More about that audience: “What me and my fans do at the live show, it don’t concern you niggas on the internet, or you bitter bitches on the internet. It’s not y’all business. What I do for the live show is for the audience at the live show,” Dababy said. “It’ll never translate correctly to somebody looking at a little five, six-second clip from they goddamn crib on they phone. It just don’t work like that.”
Actually, ninja, it does work like that. You see, the clip was closer to 30 seconds and that trusted audience of yours included someone who didn’t see his bond with you quite the way you did. In fact, he or she saw fit to not only record your words (as you stated them), but post them to social media – or better yet, even sell them to TMZ – instantly making you the latest celebrity to get caught sticking his proverbial foot in his mouth or, more accurately, his mic up his ass, and later find yourself having to walk those words back…on that same Internet you claim doesn’t get it.
As for the original statement relegating HIV/AIDS to an STD that can “kill you in two to three weeks,” didn’t that kind of Reagan-era thinking go out with the 1990s (or even earlier)? It would have been understandable 40 years ago when little was known medically about the virus or the disease and its pathology. Or maybe DaBaby’s only data point is the late rapper Eazy-E, who died of AIDS-related pneumonia in 1995 just a month after his diagnosis (although it’s likely he’d been infected long before then).
I can’t even measure the level of stupidity associated with that statement about his fans not having AIDS because they’re not “nasty” and “take care of themselves.” It’s that kind of boneheaded thinking that allows HIV/AIDS to still be a problem today – if not as deadly a virus as it once was due to advances in treatment and preventive medicine. Still, the notion that DaBaby’s fans are any better protected from STDs merely because they’re his fans is beyond ludicrous.
Then there’s the rapper who came to DaBaby’s defense, Atlanta’s T.I., who said in the comments of a post in The Shade Room, “If Lil Nas X can kick his shit in peace…so should DaBaby [shrug emoji].”

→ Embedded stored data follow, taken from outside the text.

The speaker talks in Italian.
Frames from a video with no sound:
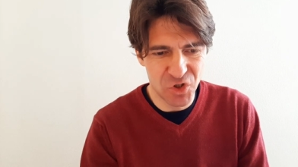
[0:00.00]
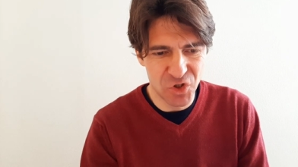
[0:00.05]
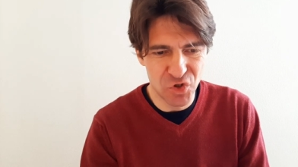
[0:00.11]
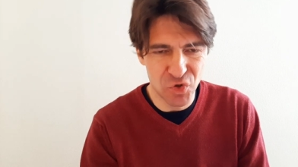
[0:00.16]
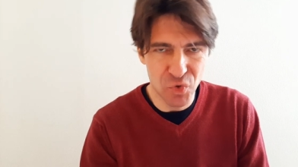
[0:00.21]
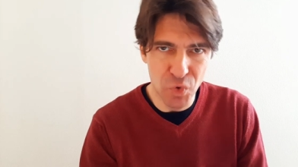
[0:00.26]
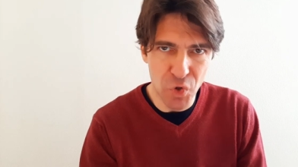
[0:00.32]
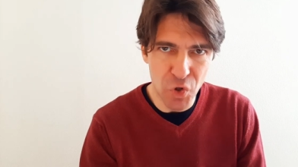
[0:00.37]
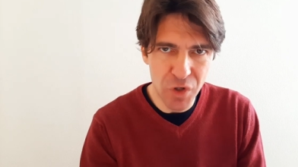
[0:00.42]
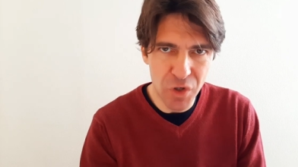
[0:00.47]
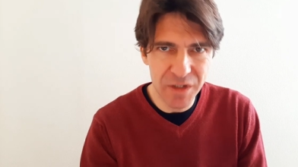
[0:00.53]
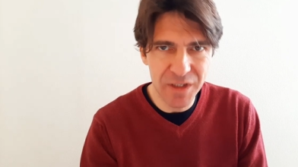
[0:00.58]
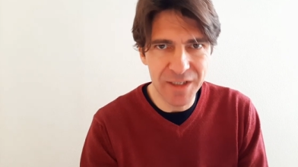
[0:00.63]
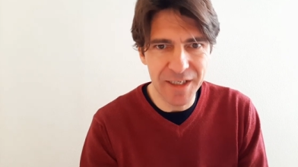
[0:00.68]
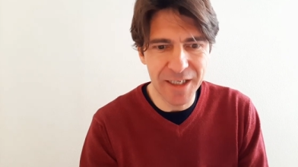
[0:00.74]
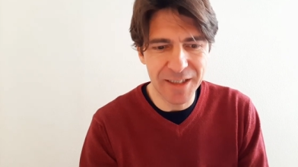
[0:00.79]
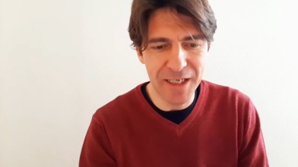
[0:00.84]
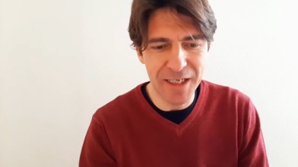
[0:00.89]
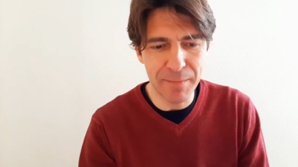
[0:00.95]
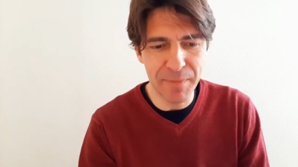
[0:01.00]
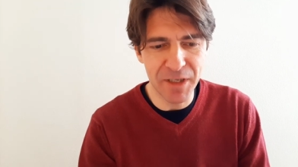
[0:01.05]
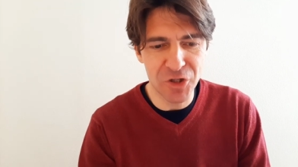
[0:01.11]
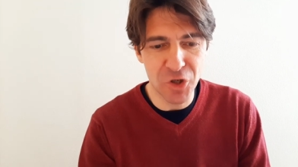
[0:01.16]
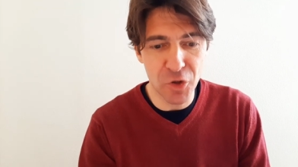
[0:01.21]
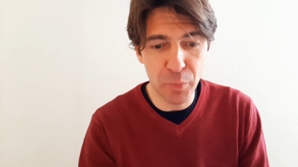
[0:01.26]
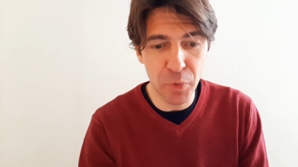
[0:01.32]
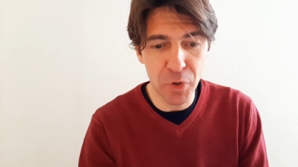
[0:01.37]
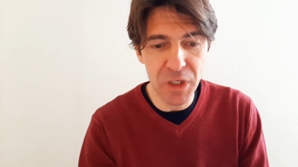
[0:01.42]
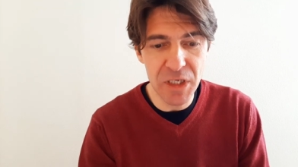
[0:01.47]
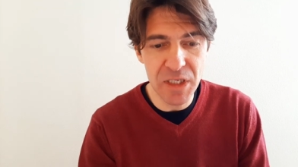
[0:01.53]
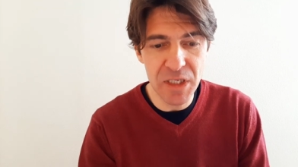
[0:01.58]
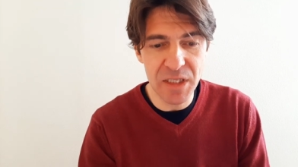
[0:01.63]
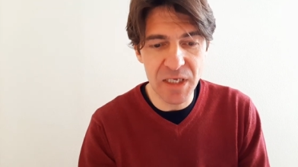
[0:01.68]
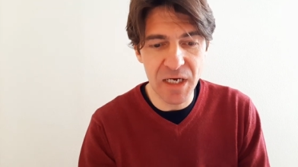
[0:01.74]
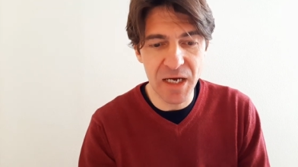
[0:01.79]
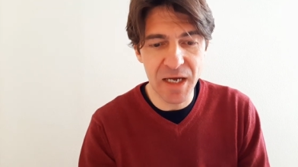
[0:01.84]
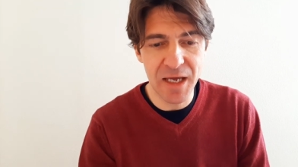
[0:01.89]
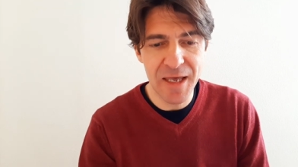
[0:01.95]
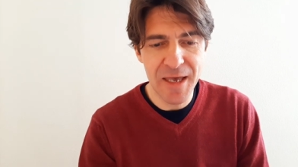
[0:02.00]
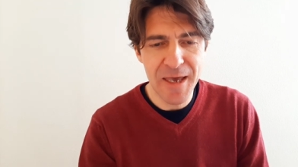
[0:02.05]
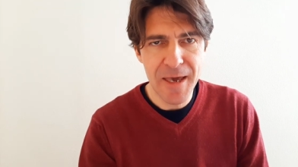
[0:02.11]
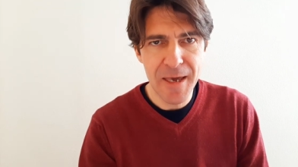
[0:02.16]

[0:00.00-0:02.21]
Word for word: su ordine del metropolita,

“Social media’s full of confusion,” he later added in an Instagram video. “Words are often misconstrued. And to be honest with you, if homosexuals have more rights than heterosexual people just say that. Let’s let that be the law, is that the law? I just feel like, I respect gays, especially the ones who have the courage and bravery to step out and live in their truth, I respect that. … But, I respect it the same way if you’re a heterosexual person, I respect it the same way.”
Of course, he couldn’t resist coming back to hip-hop’s LGBTQ poster child.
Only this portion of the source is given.